__Data under study__.
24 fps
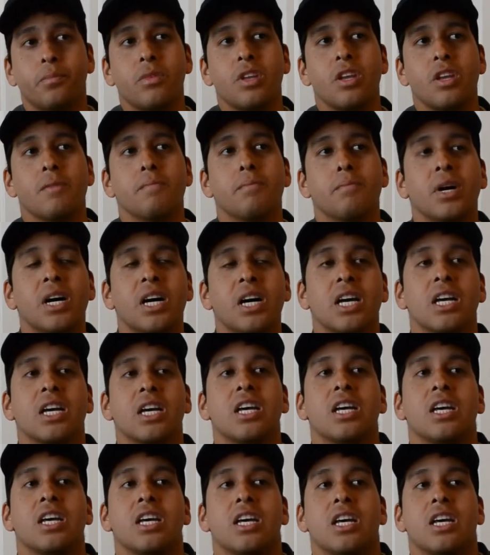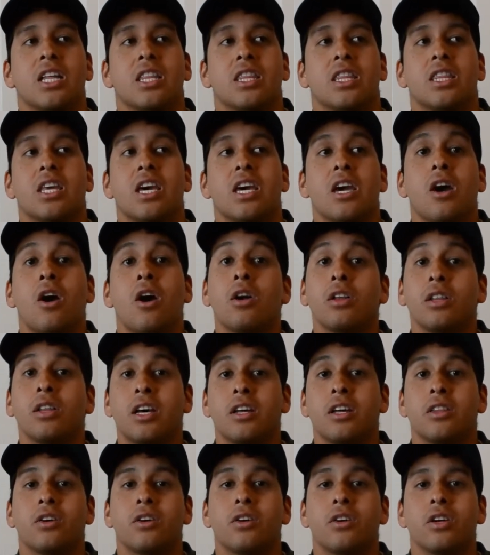But they are
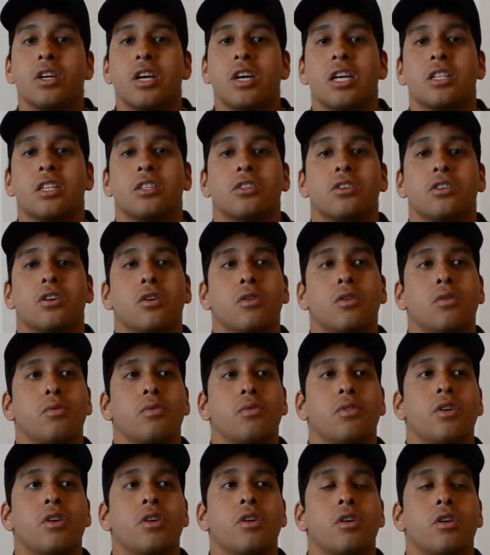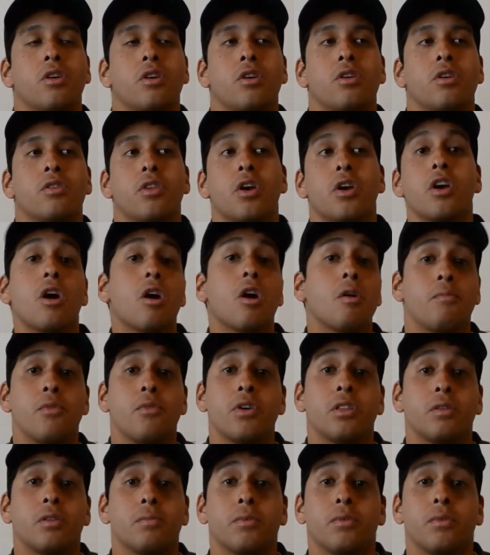leather, and so they are
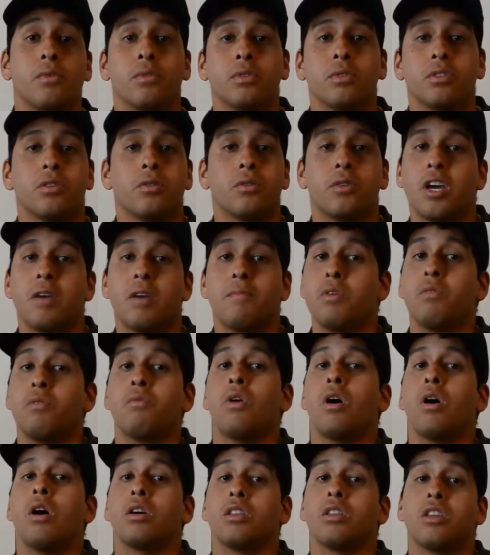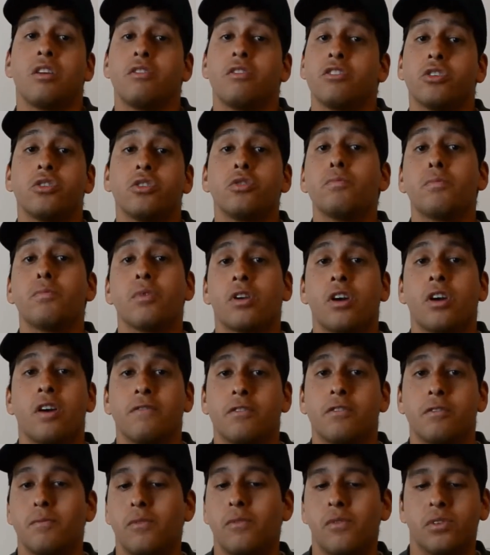breathable. Don't get me wrong, they're super
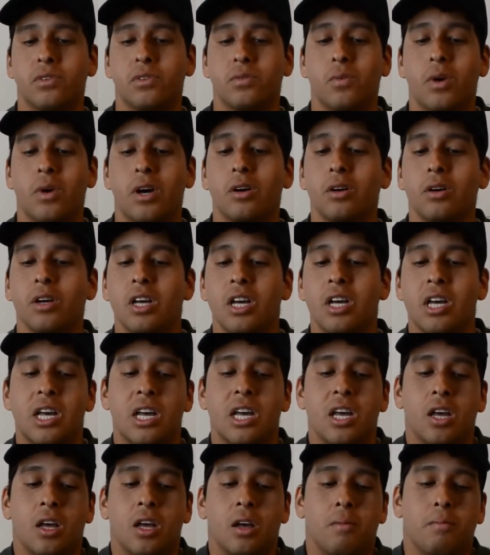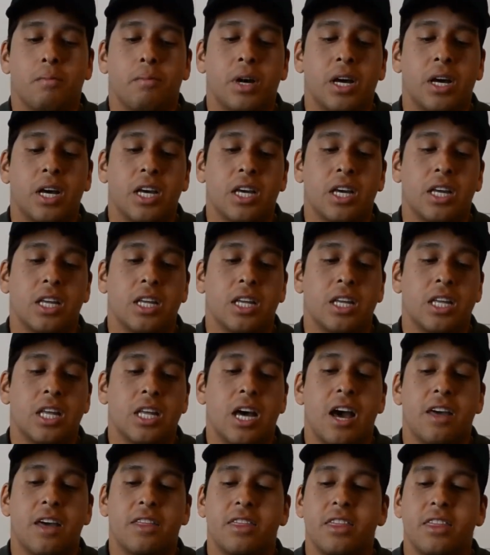comfortable as well. But
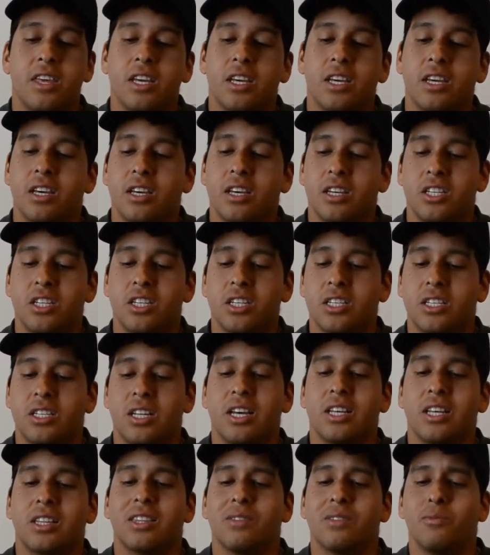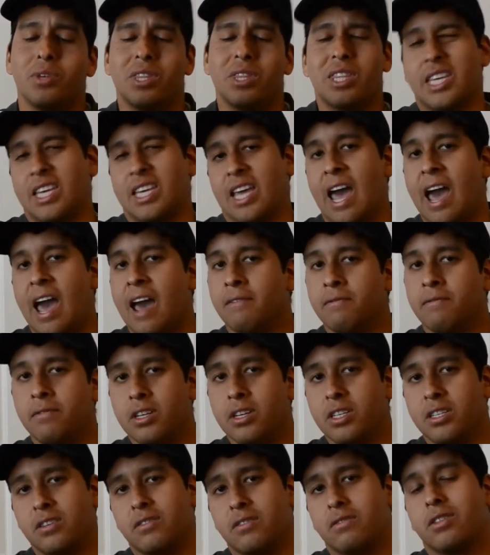I think just like with the
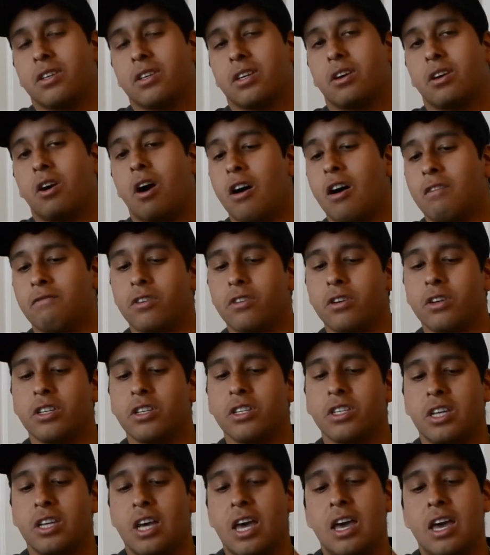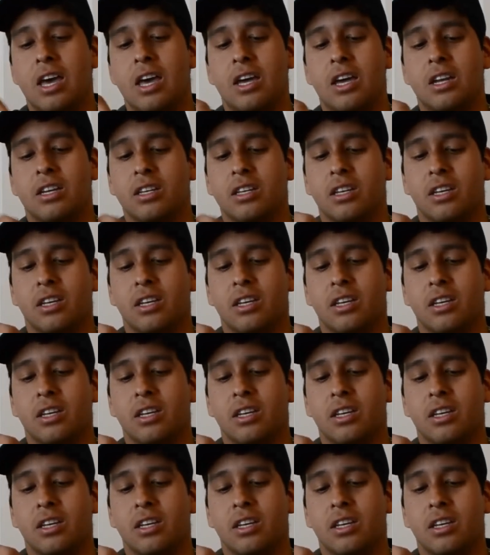canvas of the Converse, and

__About this exercise__.
In your copy of the listing above, every line must match exactly and no picture may appear.

__Exercise result__.
24 fps
But they are
leather, and so they are
breathable. Don't get me wrong, they're super
comfortable as well. But
I think just like with the
canvas of the Converse, and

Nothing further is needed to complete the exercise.